- _EXERCISE PROMPT_:
Every word of the listing must be returned. Retype it exactly.

- _EXERCISE INPUT_:

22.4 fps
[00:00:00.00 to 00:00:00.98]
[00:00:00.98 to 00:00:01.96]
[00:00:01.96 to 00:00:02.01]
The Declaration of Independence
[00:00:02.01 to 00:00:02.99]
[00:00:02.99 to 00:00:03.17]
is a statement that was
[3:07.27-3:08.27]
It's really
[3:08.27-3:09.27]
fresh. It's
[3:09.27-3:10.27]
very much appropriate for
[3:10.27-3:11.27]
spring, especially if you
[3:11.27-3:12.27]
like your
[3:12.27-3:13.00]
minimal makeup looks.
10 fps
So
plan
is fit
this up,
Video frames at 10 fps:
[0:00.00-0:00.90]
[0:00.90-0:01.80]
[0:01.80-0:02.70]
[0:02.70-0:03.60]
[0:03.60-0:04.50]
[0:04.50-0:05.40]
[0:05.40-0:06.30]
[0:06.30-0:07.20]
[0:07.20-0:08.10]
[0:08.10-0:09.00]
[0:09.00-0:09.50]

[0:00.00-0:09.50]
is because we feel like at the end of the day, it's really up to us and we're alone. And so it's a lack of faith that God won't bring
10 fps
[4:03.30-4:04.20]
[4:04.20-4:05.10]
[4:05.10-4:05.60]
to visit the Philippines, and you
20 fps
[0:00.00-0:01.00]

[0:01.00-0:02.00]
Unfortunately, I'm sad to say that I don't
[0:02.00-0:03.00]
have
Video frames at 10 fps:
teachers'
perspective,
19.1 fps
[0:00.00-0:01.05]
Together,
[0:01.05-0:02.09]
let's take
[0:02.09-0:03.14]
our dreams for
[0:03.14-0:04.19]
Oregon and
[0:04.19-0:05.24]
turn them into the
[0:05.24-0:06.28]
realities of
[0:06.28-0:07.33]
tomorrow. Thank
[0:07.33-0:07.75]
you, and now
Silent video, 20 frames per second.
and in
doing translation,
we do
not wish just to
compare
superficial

- _TASK OUTPUT_:
22.4 fps
[00:00:00.00 to 00:00:00.98]
[00:00:00.98 to 00:00:01.96]
[00:00:01.96 to 00:00:02.01]
The Declaration of Independence
[00:00:02.01 to 00:00:02.99]
[00:00:02.99 to 00:00:03.17]
is a statement that was
[3:07.27-3:08.27]
It's really
[3:08.27-3:09.27]
fresh. It's
[3:09.27-3:10.27]
very much appropriate for
[3:10.27-3:11.27]
spring, especially if you
[3:11.27-3:12.27]
like your
[3:12.27-3:13.00]
minimal makeup looks.
10 fps
So
plan
is fit
this up,
Video frames at 10 fps:
[0:00.00-0:00.90]
[0:00.90-0:01.80]
[0:01.80-0:02.70]
[0:02.70-0:03.60]
[0:03.60-0:04.50]
[0:04.50-0:05.40]
[0:05.40-0:06.30]
[0:06.30-0:07.20]
[0:07.20-0:08.10]
[0:08.10-0:09.00]
[0:09.00-0:09.50]

[0:00.00-0:09.50]
is because we feel like at the end of the day, it's really up to us and we're alone. And so it's a lack of faith that God won't bring
10 fps
[4:03.30-4:04.20]
[4:04.20-4:05.10]
[4:05.10-4:05.60]
to visit the Philippines, and you
20 fps
[0:00.00-0:01.00]

[0:01.00-0:02.00]
Unfortunately, I'm sad to say that I don't
[0:02.00-0:03.00]
have
Video frames at 10 fps:
teachers'
perspective,
19.1 fps
[0:00.00-0:01.05]
Together,
[0:01.05-0:02.09]
let's take
[0:02.09-0:03.14]
our dreams for
[0:03.14-0:04.19]
Oregon and
[0:04.19-0:05.24]
turn them into the
[0:05.24-0:06.28]
realities of
[0:06.28-0:07.33]
tomorrow. Thank
[0:07.33-0:07.75]
you, and now
Silent video, 20 frames per second.
and in
doing translation,
we do
not wish just to
compare
superficial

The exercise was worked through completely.